La regularización extraordinaria de migrantes anunciada por el Gobierno español ha abierto un nuevo frente político en la Unión Europea. El grupo de Conservadores y Reformistas Europeos (ECR), donde se integra el partido de la primera ministra italiana Giorgia Meloni, ha solicitado formalmente a la Comisión Europea que analice y, en su caso, frene la medida por su posible impacto en el conjunto del espacio Schengen.
Los conservadores alertan de que una regularización de gran alcance en un país sin controles fronterizos interiores puede tener efectos que trascienden el ámbito nacional y generar un aumento de los flujos migratorios hacia otros Estados miembros.
Advertencia sobre el impacto en Schengen
En una comunicación remitida a la presidenta de la Comisión Europea, Ursula von der Leyen, y al comisario de Interior, Magnus Brunner, el grupo ECR sostiene que este tipo de decisiones “no pueden considerarse exclusivamente internas” cuando afectan a un espacio común de libre circulación.

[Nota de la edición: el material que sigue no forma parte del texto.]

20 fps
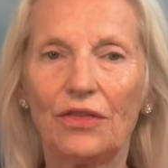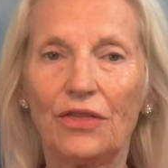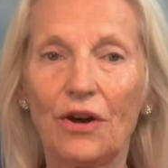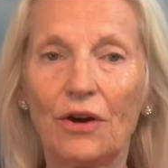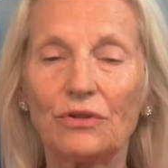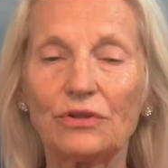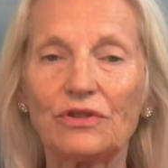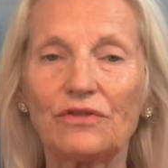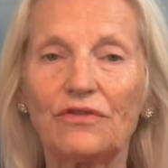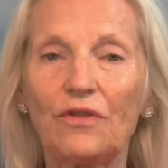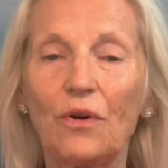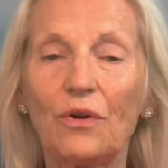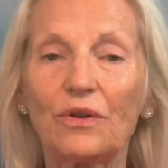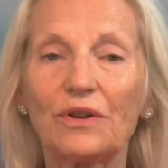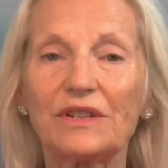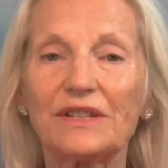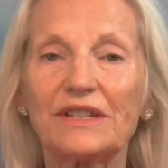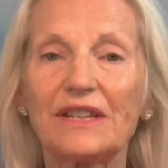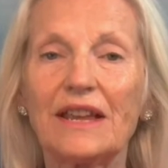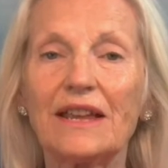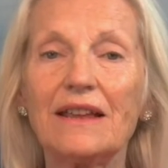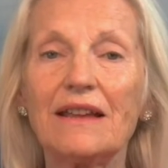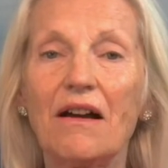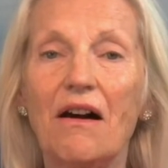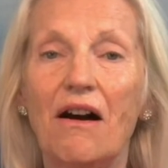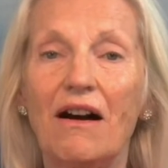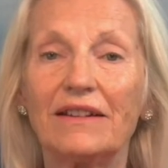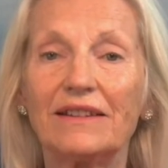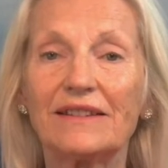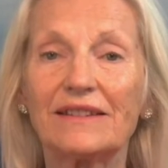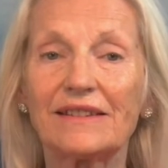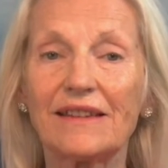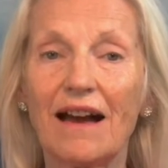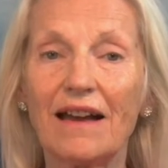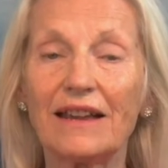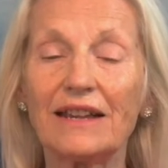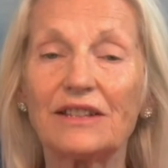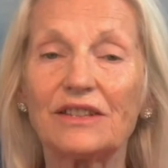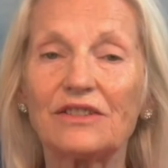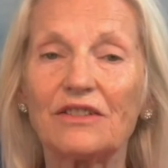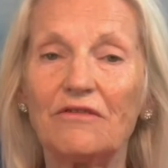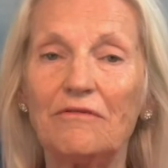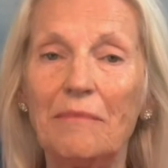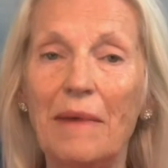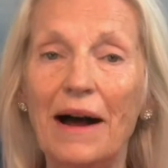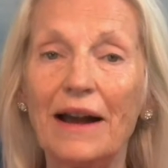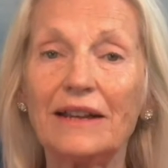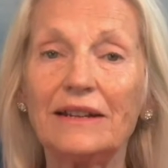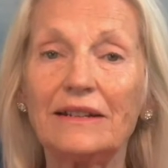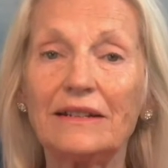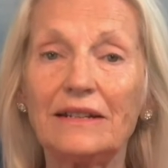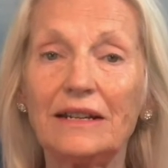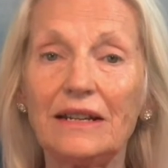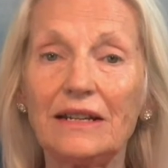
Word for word: those focusing on science of mind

Según el bloque conservador, la regularización podría provocar movimientos secundarios de migrantes dentro de la UE, debilitar la confianza entre socios comunitarios y poner en cuestión la coherencia de la política migratoria europea.
Petición de una evaluación formal
La iniciativa ha sido promovida por eurodiputados españoles integrados recientemente en ECR, que reclaman a Bruselas un análisis detallado del impacto de la medida en aspectos como la seguridad interior, el control de fronteras exteriores y la política común de retornos.
Además, el grupo pide que se aclare si la regularización encaja plenamente en el marco jurídico europeo y propone endurecer la presión sobre terceros países que no colaboren en la readmisión de migrantes, utilizando herramientas como la política de visados.
La Comisión defiende la competencia nacional
Desde la Comisión Europea, sin embargo, se ha trasladado un mensaje diferente. El comisario de Interior ha recordado que las regularizaciones forman parte de las opciones legales disponibles para los Estados miembros y que corresponde a cada país decidir cómo gestionar a las personas que ya se encuentran en su territorio.
Bruselas subraya que estas decisiones suelen estar vinculadas a factores internos, como las necesidades del mercado laboral o la integración social, y defiende que, dentro del marco europeo, España tiene margen para aplicar este tipo de medidas.
El debate, no obstante, deja patente la creciente división entre los Estados miembros sobre cómo abordar la inmigración y anticipa que la política migratoria seguirá siendo uno de los asuntos más sensibles en la agenda europea en los próximos meses.